Provided material>
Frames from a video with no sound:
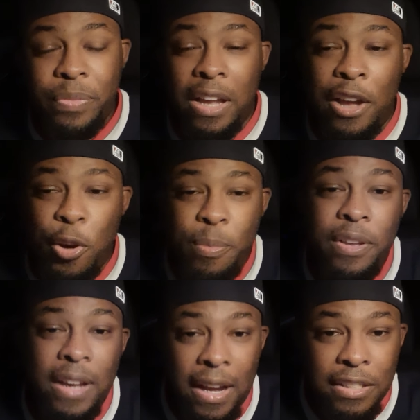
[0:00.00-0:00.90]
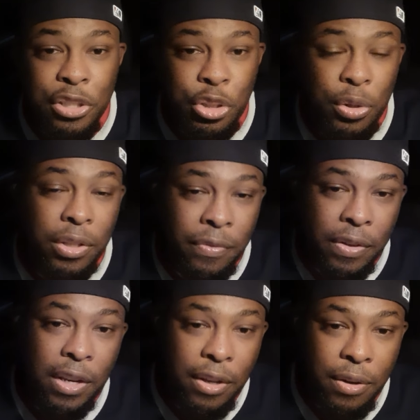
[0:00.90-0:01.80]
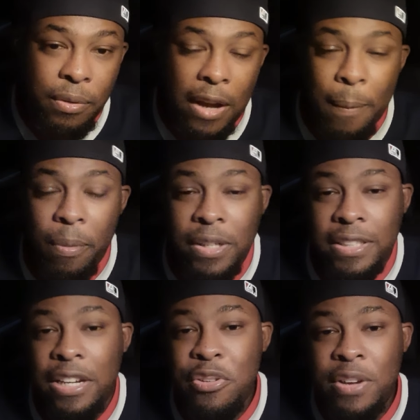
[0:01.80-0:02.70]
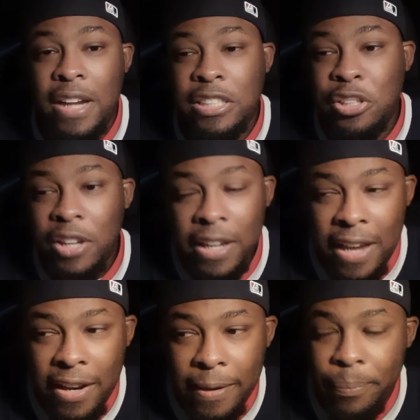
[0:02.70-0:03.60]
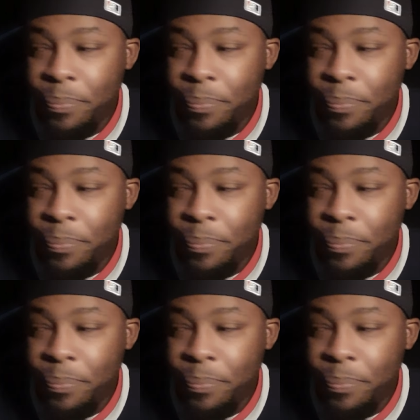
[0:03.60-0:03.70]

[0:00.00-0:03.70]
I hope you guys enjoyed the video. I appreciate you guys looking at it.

--

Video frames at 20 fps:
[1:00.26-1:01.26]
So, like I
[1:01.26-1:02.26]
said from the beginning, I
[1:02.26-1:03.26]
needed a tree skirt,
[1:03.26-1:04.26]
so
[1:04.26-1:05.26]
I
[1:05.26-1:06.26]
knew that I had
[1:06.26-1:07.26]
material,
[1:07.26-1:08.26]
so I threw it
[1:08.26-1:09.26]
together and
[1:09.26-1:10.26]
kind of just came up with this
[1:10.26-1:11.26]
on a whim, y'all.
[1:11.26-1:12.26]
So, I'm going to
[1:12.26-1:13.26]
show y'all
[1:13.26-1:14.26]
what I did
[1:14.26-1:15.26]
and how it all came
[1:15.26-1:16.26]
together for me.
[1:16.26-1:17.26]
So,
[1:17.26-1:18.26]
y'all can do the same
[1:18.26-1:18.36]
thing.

--

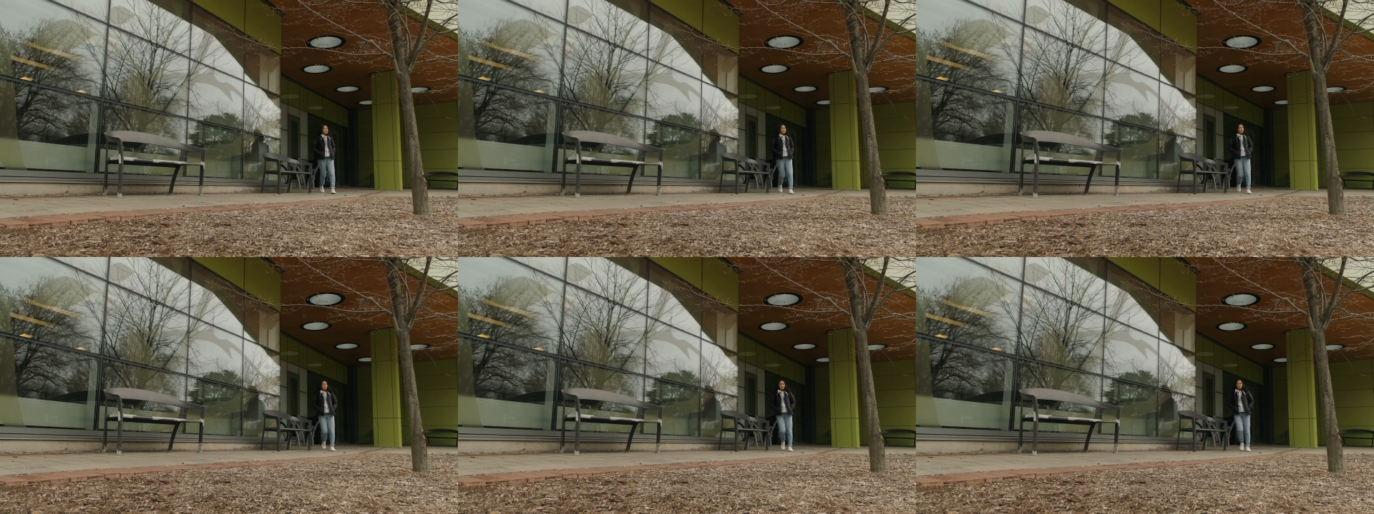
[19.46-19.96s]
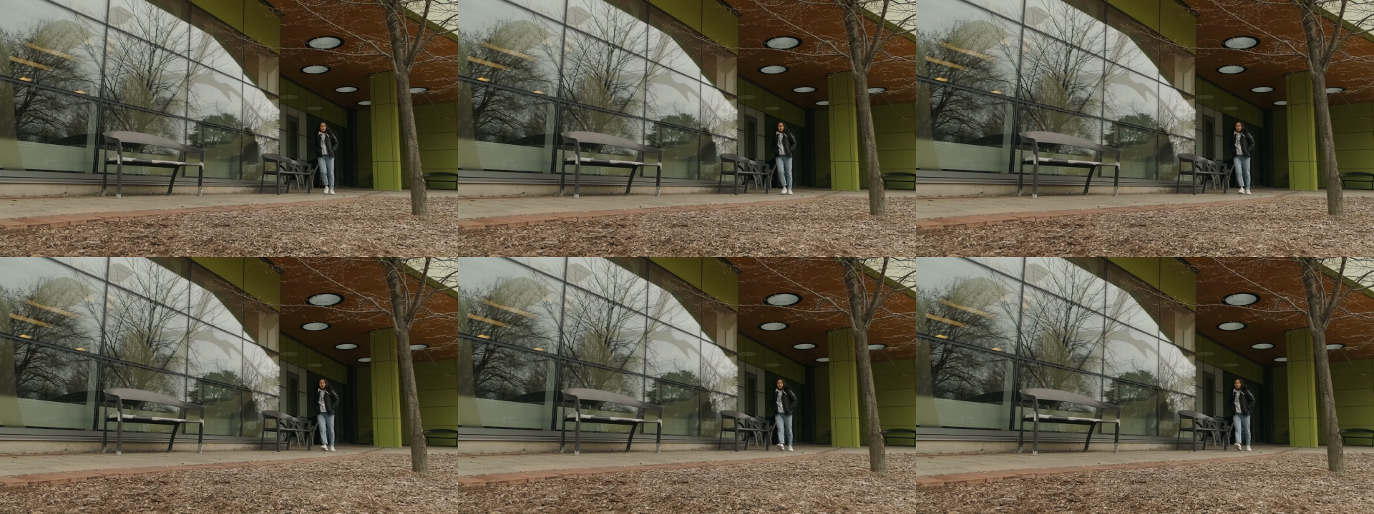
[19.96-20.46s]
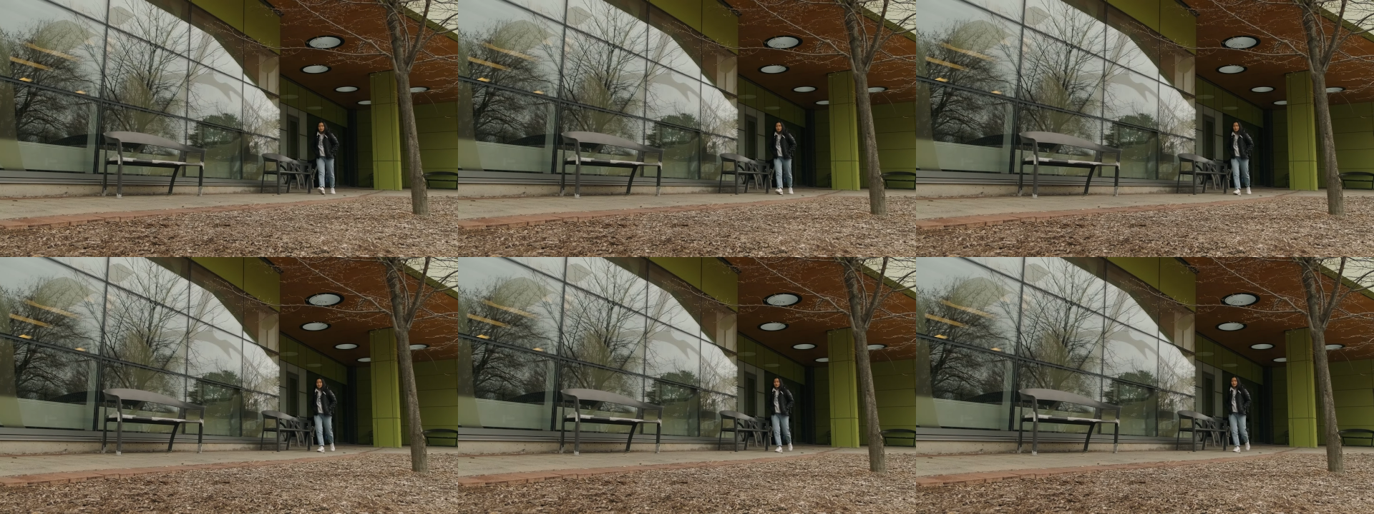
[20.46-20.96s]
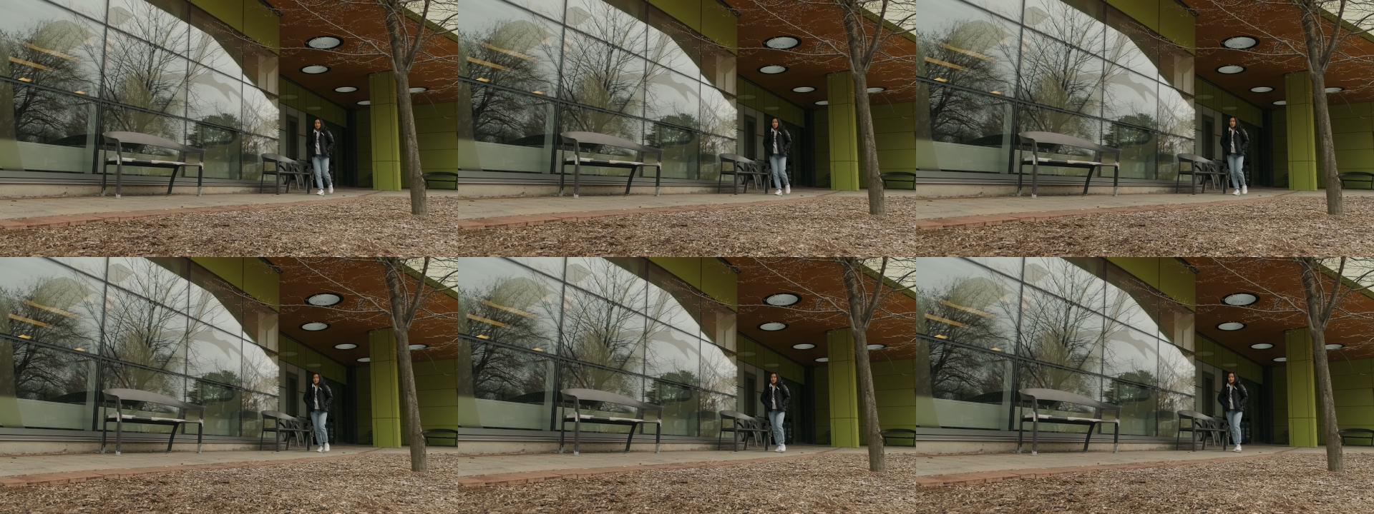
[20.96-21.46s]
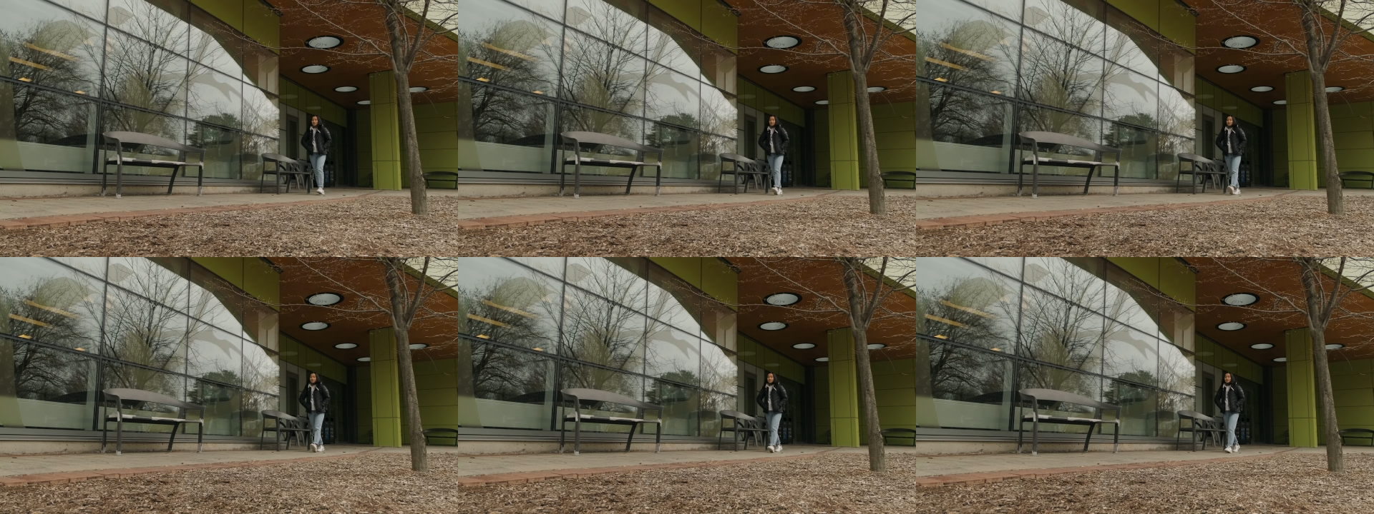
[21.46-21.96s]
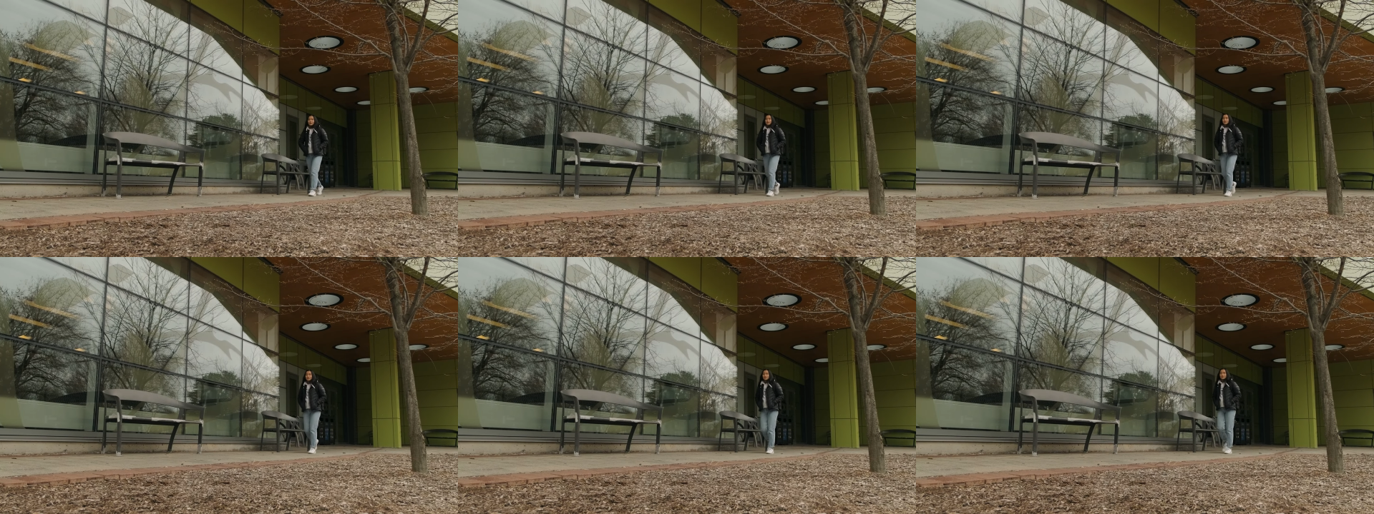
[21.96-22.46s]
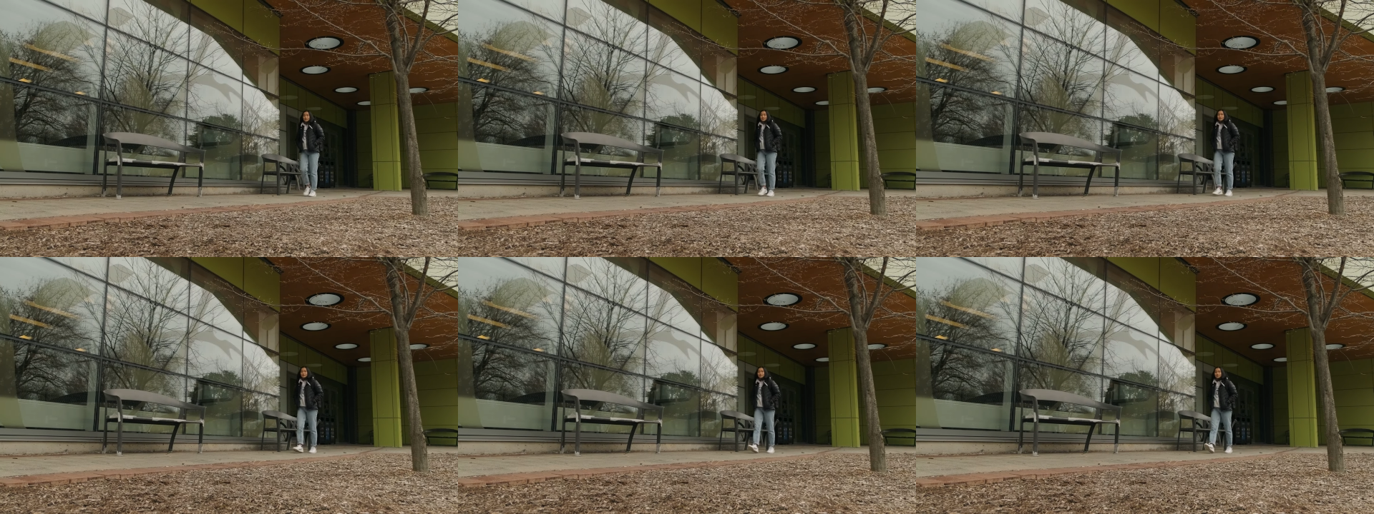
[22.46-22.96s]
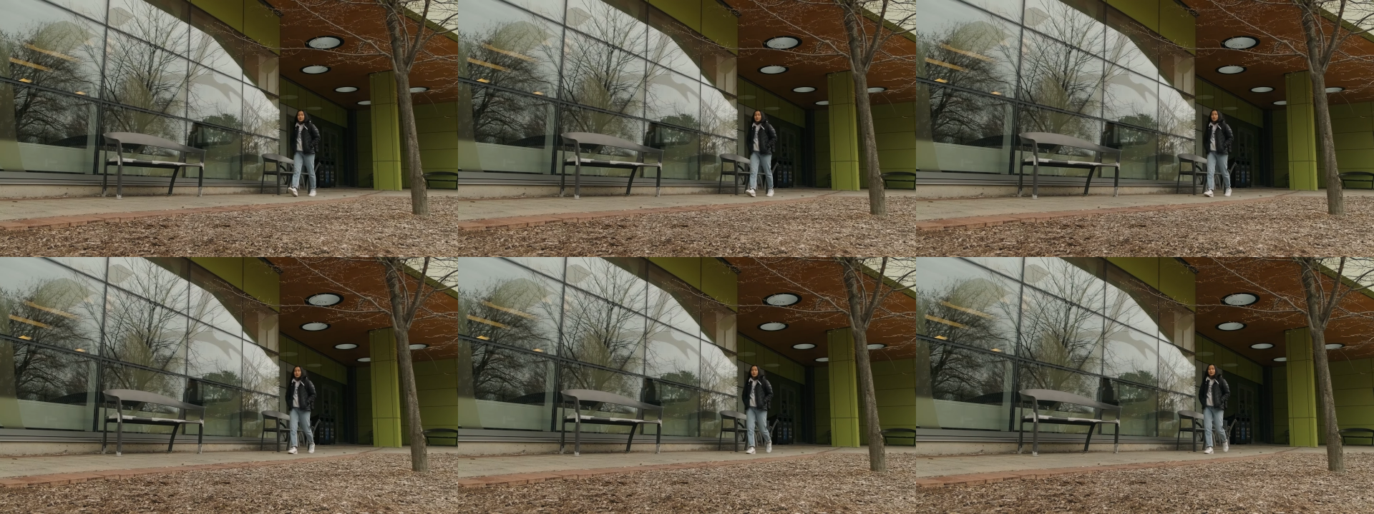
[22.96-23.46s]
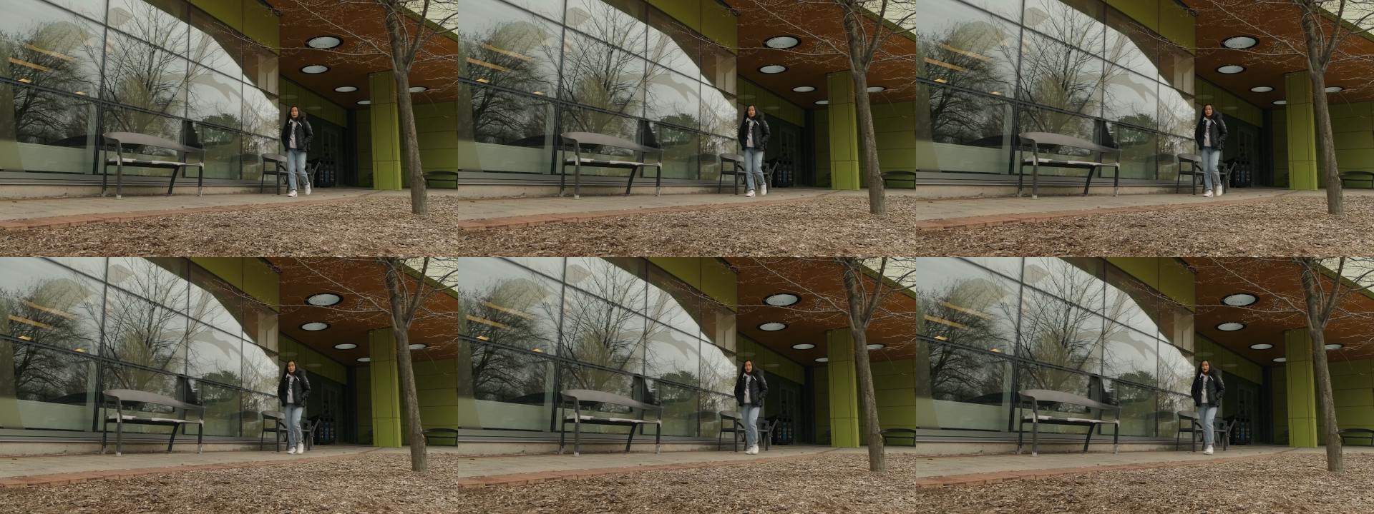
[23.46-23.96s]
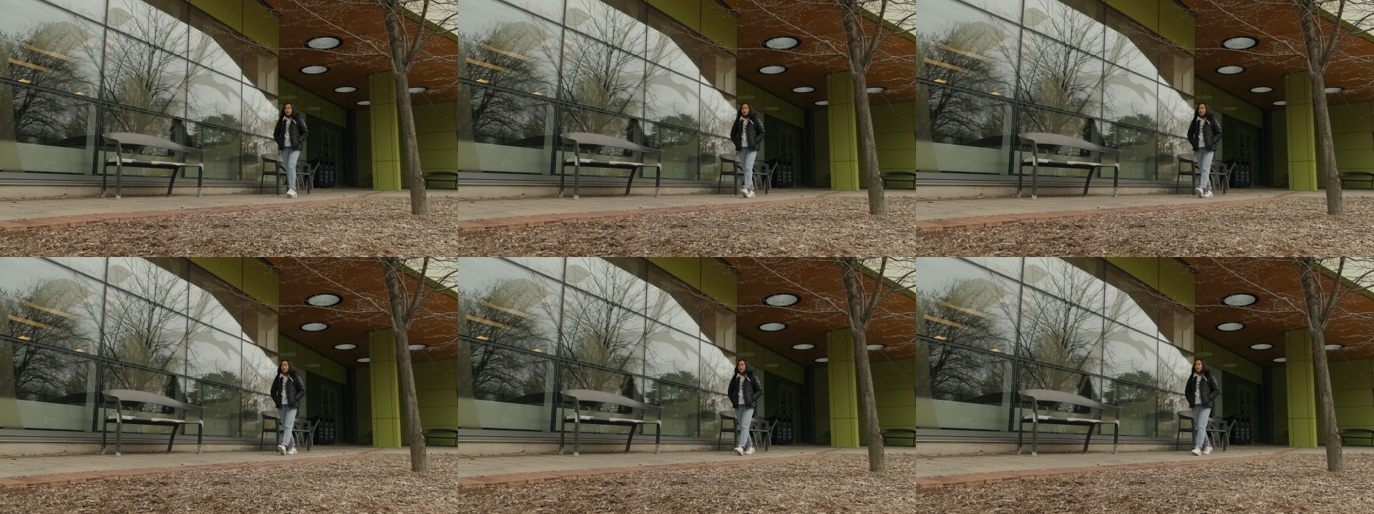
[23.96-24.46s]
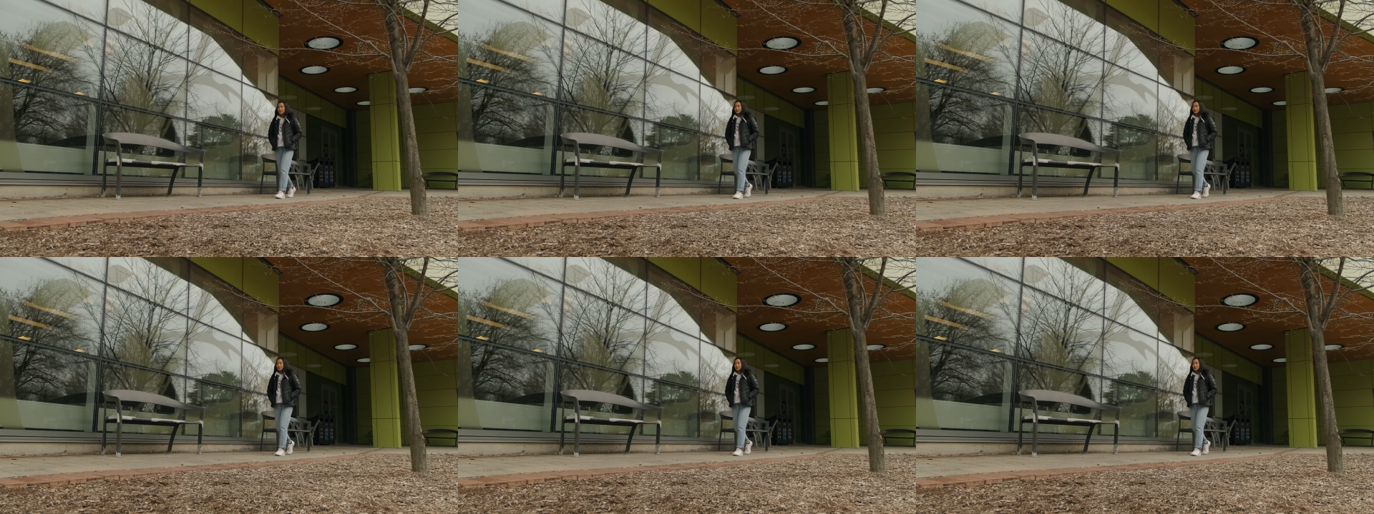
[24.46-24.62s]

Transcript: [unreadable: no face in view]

Requirement> Everything above from the line that has "[22.96-23.46s]" down to the line that has "Transcript: [unreadable: no face in view]" should be output exactly, with both of those lines included. Leave the pictures behind.

Task output>
[22.96-23.46s]
[23.46-23.96s]
[23.96-24.46s]
[24.46-24.62s]

Transcript: [unreadable: no face in view]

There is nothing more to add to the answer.